# Mixing Caribe With Rbp Part 2



## Carnal Knowledge (Sep 21, 2013)

Ok can anybody answer with experience. I know maybe too soon. But the red bellies I see once in a blue moon. Maybe they are still adjusting. When they come out. The alpha male caribe chases em back to the plants to hide. Will they be able to eat?

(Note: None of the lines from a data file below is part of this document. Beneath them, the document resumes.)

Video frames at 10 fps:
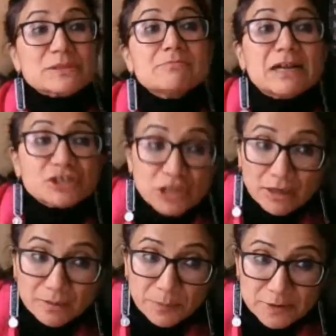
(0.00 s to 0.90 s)
I was a much
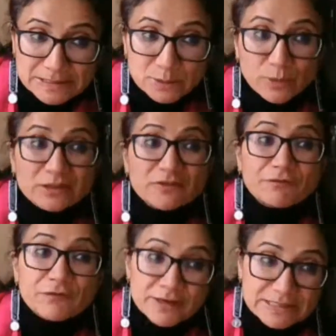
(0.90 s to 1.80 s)
younger person when the
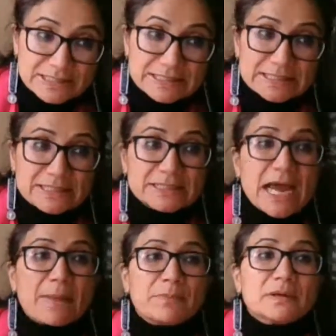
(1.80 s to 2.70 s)
first
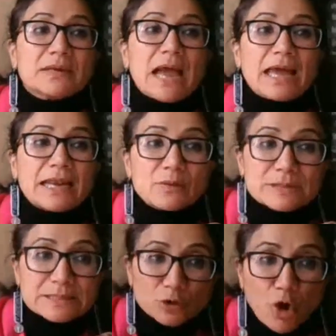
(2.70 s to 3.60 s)
incident happened, and I
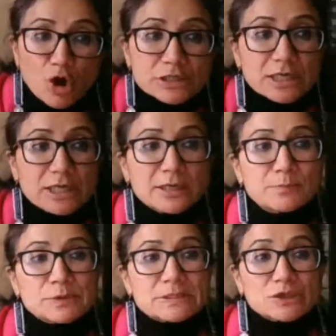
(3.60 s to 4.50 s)
was not in
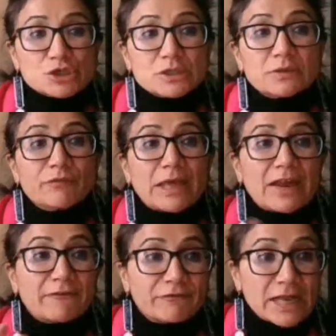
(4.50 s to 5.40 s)
a position
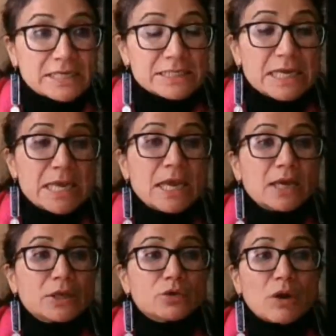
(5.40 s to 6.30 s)
where I felt
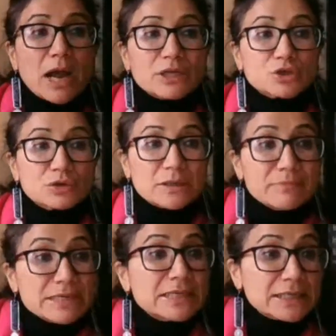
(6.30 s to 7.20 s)
you know, I should
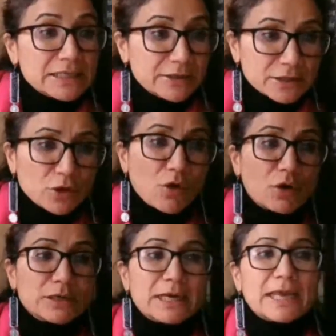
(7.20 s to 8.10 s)
immediately
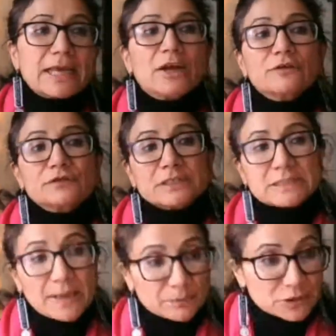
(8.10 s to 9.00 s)
retort. And I kind of
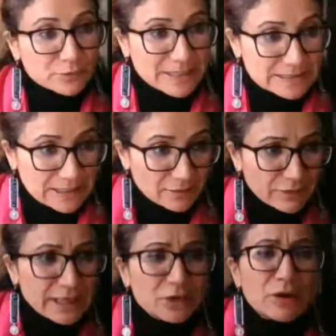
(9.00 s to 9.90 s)
just kept it to
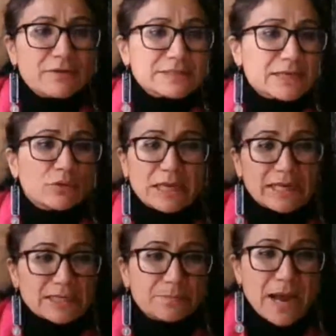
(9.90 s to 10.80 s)
myself. Like, you know, I was like,
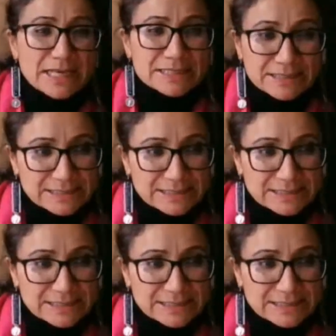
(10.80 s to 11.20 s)
okay, let it pass.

Love My caribe but the one is the boss of the tank and runs them all( caribe included) out of his territory. He is only problem I see. Afraid by time they join the shoal, after all the rearranging, the caribe will forget they are in the tank and see them as lunch


----------



## Carnal Knowledge (Sep 21, 2013)

Well one had the balls to come out to eat some tilapia. I saw it eat two pieces but was immediately chased for 10 seconds or more. The other two will not dare come out. Poor lil guys


----------



## Carnal Knowledge (Sep 21, 2013)

Getting concerned. Are these red bellies ever going to join the rest or hide the rest of their lives


----------



## Scorpa54 (Jun 8, 2013)

Carnal Knowledge said:


> Getting concerned. Are these red bellies ever going to join the rest or hide the rest of their lives


I would think either they will get hungry enough to come out or they will eat each other and the winner will get hungry enough to come out. The later is not a pretty scenario and probably not what you want to hear or have happen.


----------



## Carnal Knowledge (Sep 21, 2013)

Scorpa54 said:


> Getting concerned. Are these red bellies ever going to join the rest or hide the rest of their lives


I would think either they will get hungry enough to come out or they will eat each other and the winner will get hungry enough to come out. The later is not a pretty scenario and probably not what you want to hear or have happen.
[/quote]
Everybody is eating and getting along so far


----------



## Canso (Jun 19, 2005)

What size are they? I've had them together for 10+ years; they seem like one big happy family. If one is dominating, isolate (tank divider) him to one side for awhile to change the hierarchy.


----------



## addicted216 (Sep 30, 2011)

also, the more hiding places you give young piranha the more they are going to hide,


----------



## PELIGROSO PYGO (Aug 27, 2008)

I have the same problem in my aquarium but it is true, the more hiding spaces you provide the more they'll hide. I would slowly remove hiding spaces and don't panic if they get chased, I have a mixed shoal with reds, cariba and piraya. Cariba was alpha and chased the reds until i introduced the piraya and now the piraya has dominance but the cariba stands his ground. vicious lil guy lol


----------



## NTcaribe (Apr 8, 2004)

I would switch everything around, I had one solo caribe with 7 rb's and he was the main aggressor. Its just a thing about caribe perhaps, but I would start by rearranging decor


----------



## sprfunk (Dec 22, 2005)

I personally would not do a mixed shoal until they are at least 6" because they seem to calm down a bit with size (not piraya though).
This was my crew.


----------



## nitrofish (Jan 14, 2003)

I've had success mixing all pygo species in a single tank. I couldn't see a dominant species in the bunch.


----------